**Problem to work on:**
Only the lines from the one containing "[0:00.40-0:00.60]" through the end of the entries are to be copied, exactly and without pictures, please.

Provided material below:

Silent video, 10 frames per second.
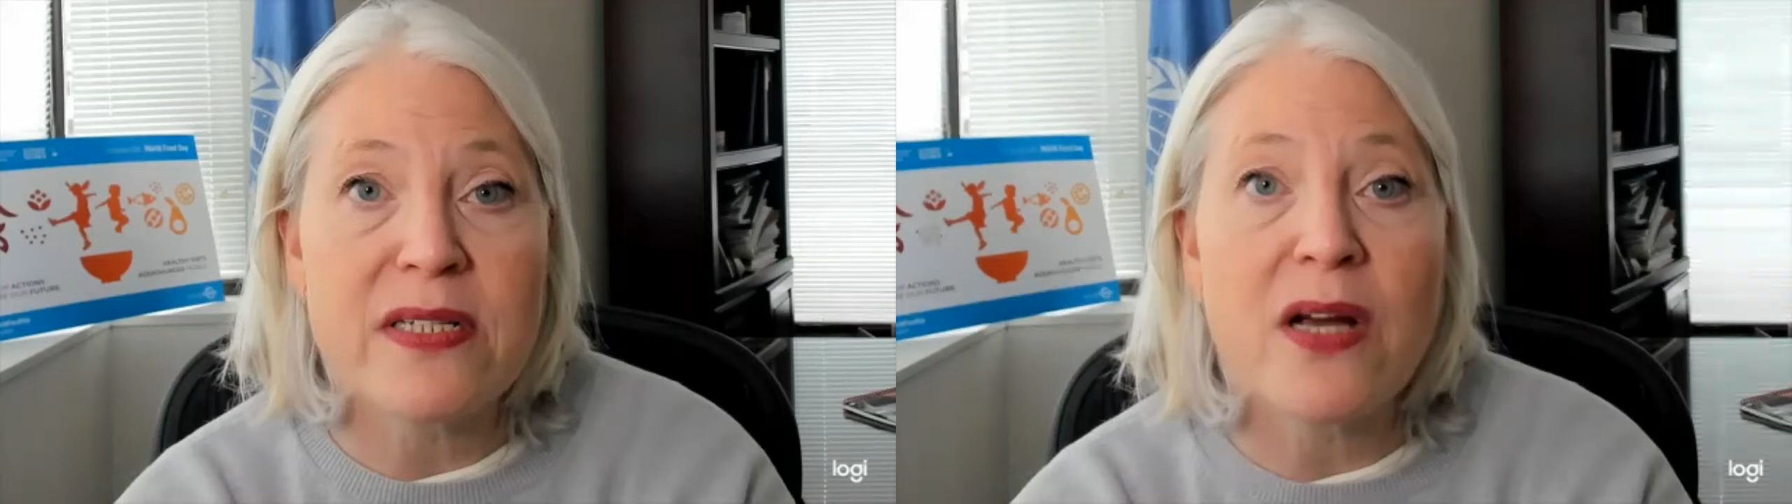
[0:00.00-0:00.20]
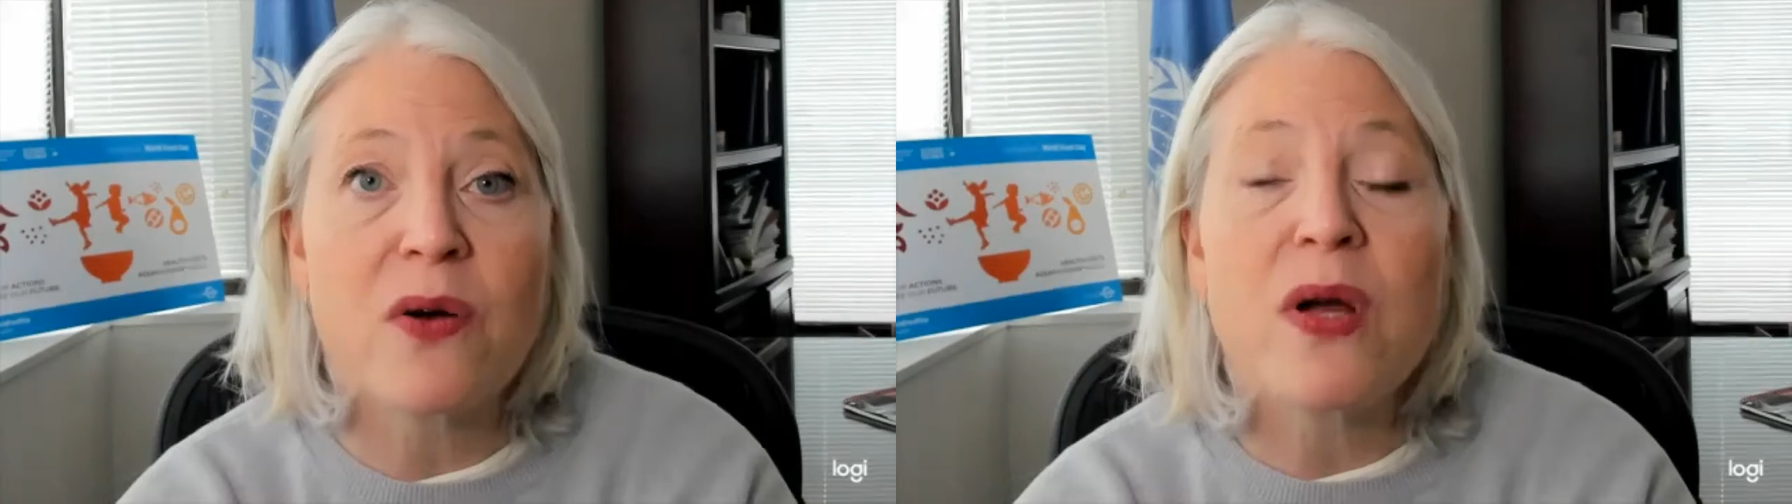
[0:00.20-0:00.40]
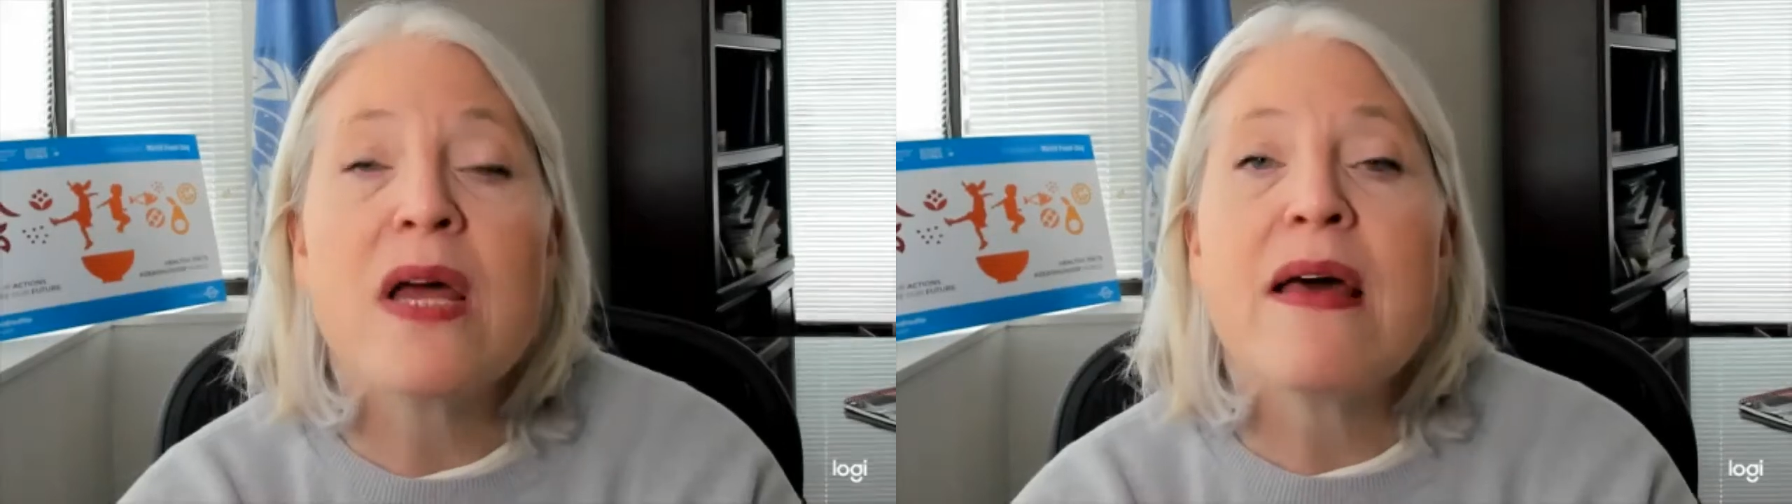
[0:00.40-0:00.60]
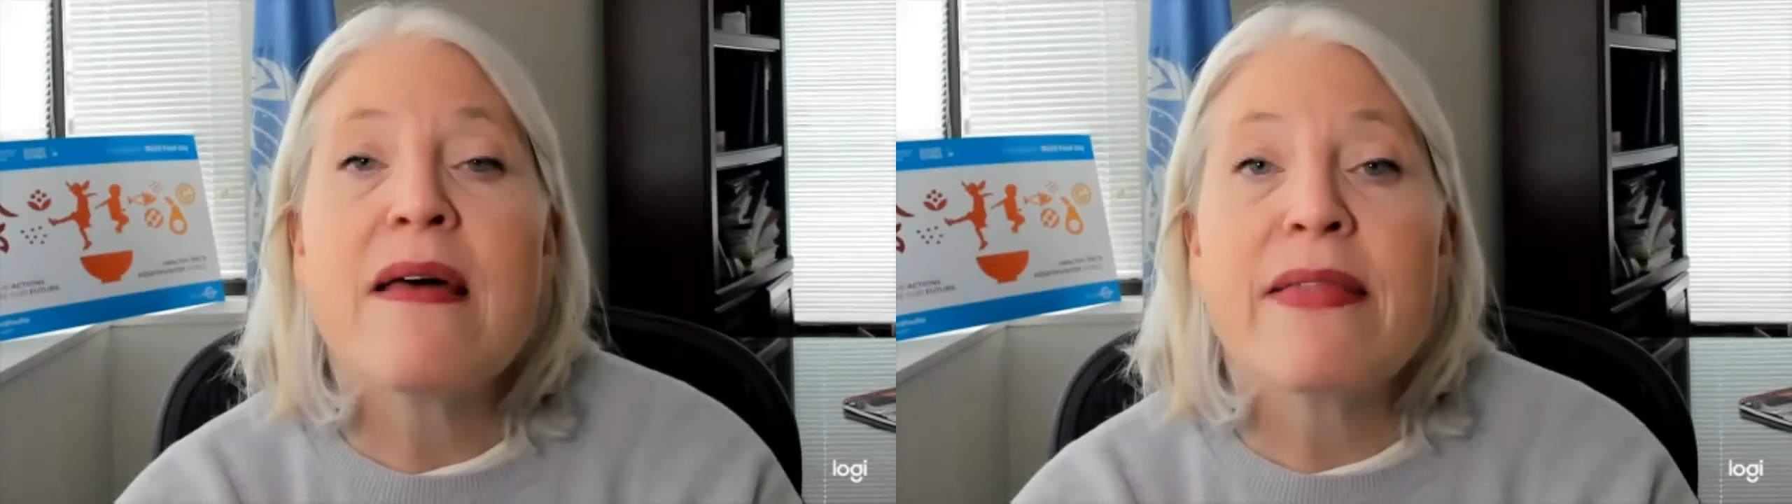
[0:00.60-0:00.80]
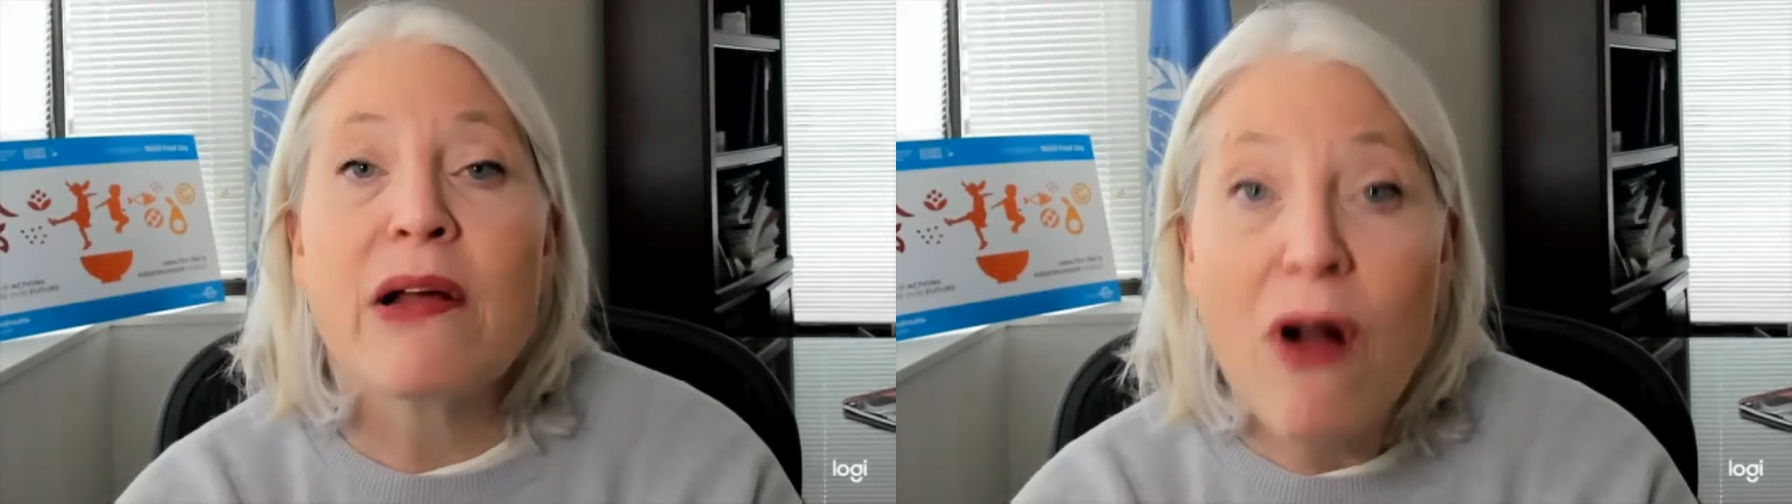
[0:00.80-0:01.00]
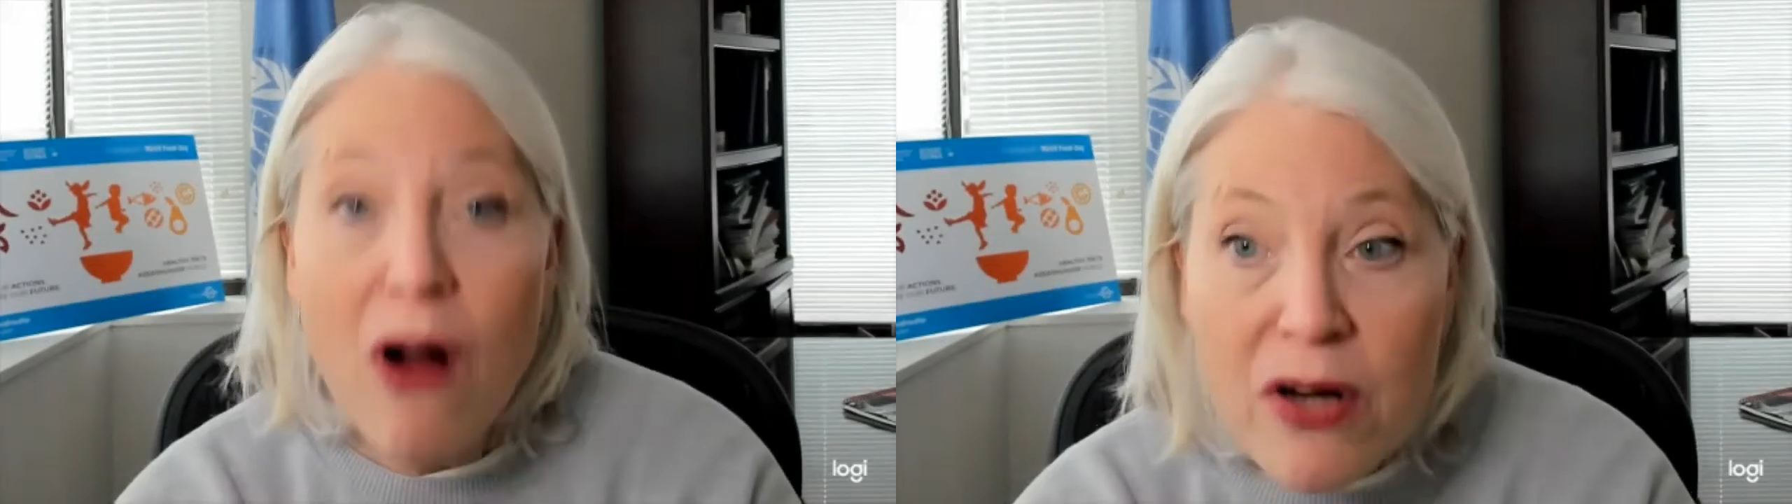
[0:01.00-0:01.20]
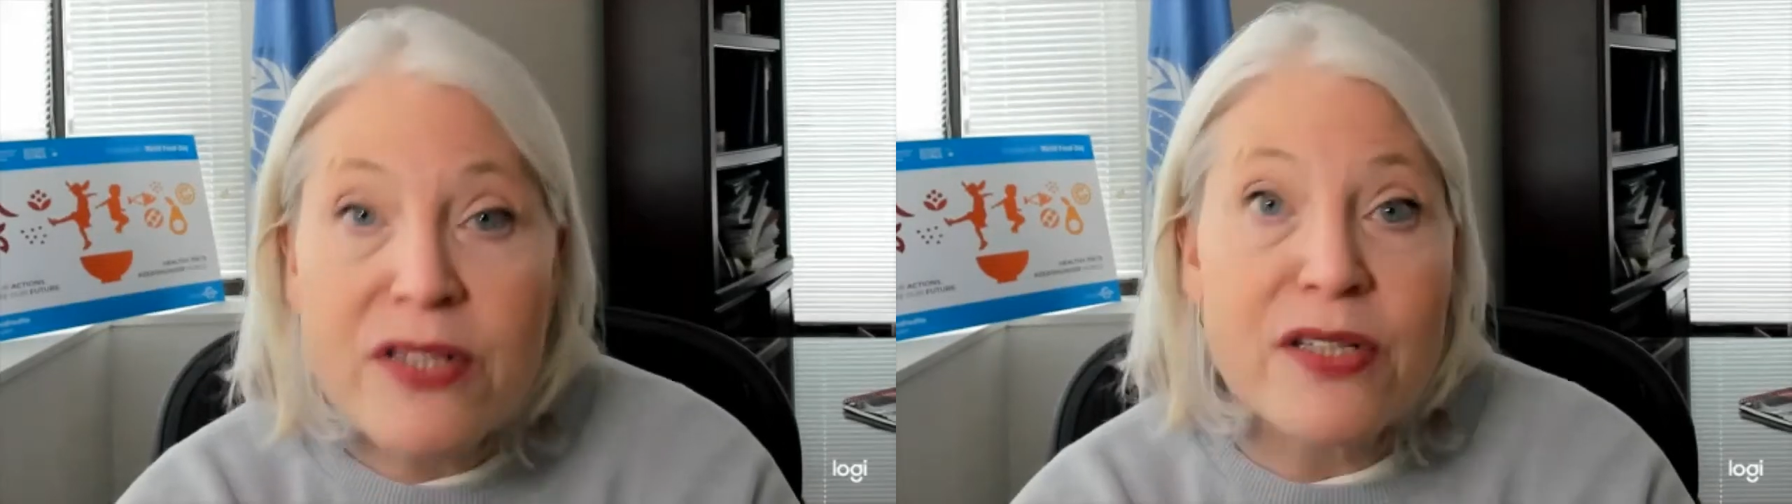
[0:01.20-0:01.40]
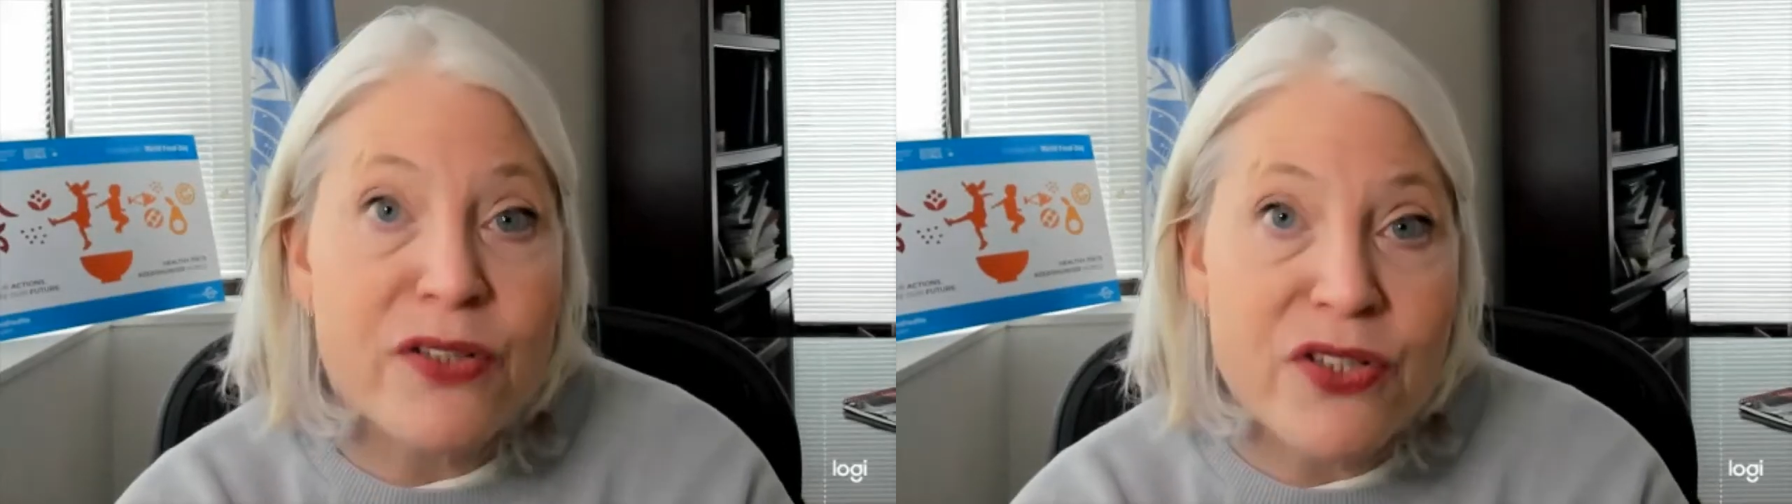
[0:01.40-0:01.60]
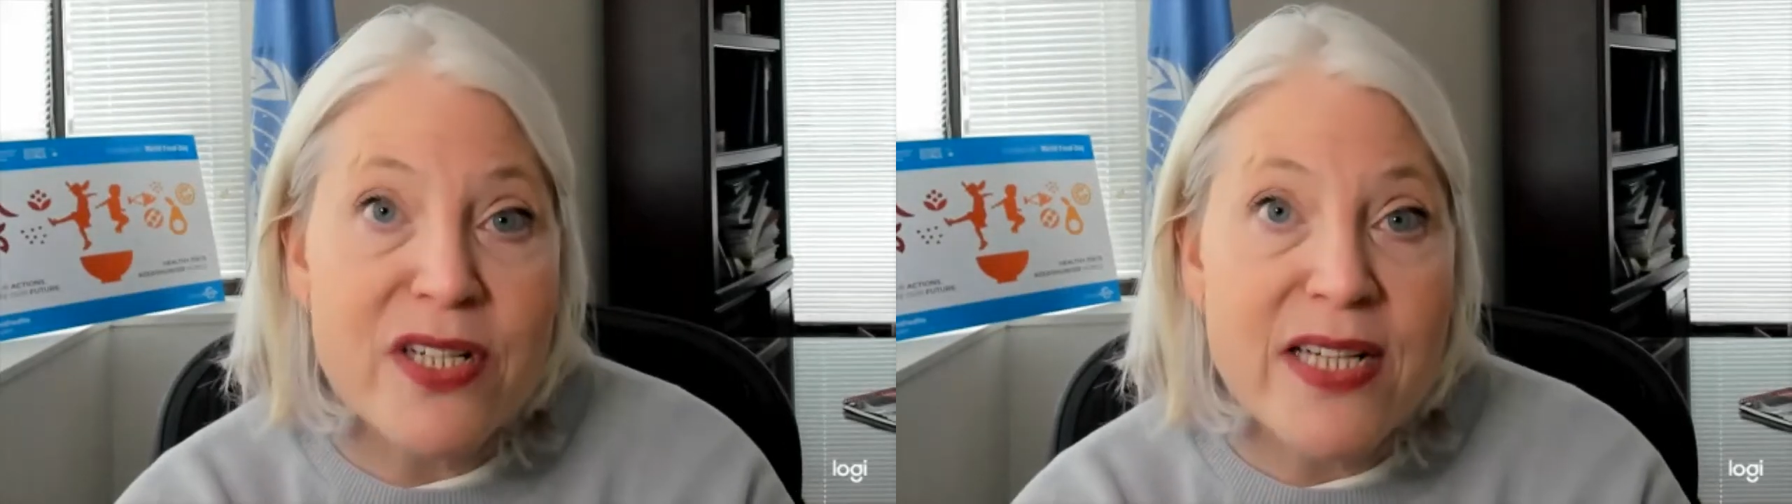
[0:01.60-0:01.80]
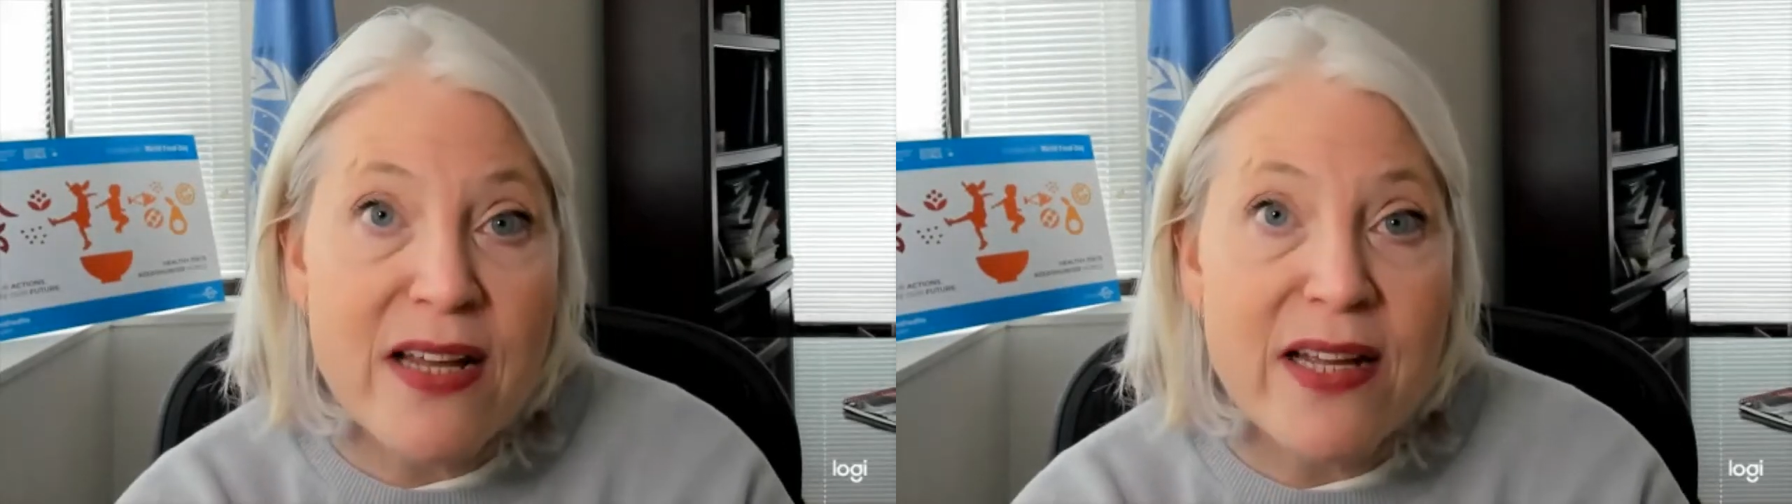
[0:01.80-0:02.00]
So there are
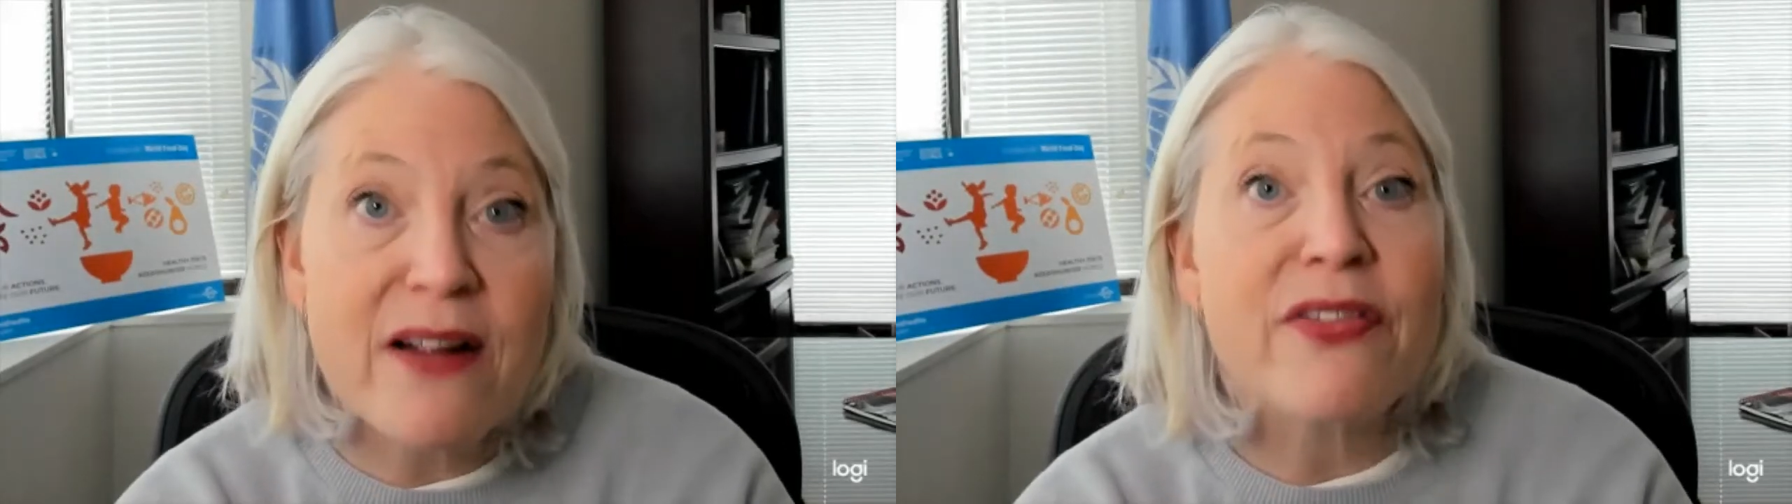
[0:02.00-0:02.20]
solutions out there.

End of Provided material.

**Response to this exercise:**
[0:00.40-0:00.60]
[0:00.60-0:00.80]
[0:00.80-0:01.00]
[0:01.00-0:01.20]
[0:01.20-0:01.40]
[0:01.40-0:01.60]
[0:01.60-0:01.80]
[0:01.80-0:02.00]
So there are
[0:02.00-0:02.20]
solutions out there.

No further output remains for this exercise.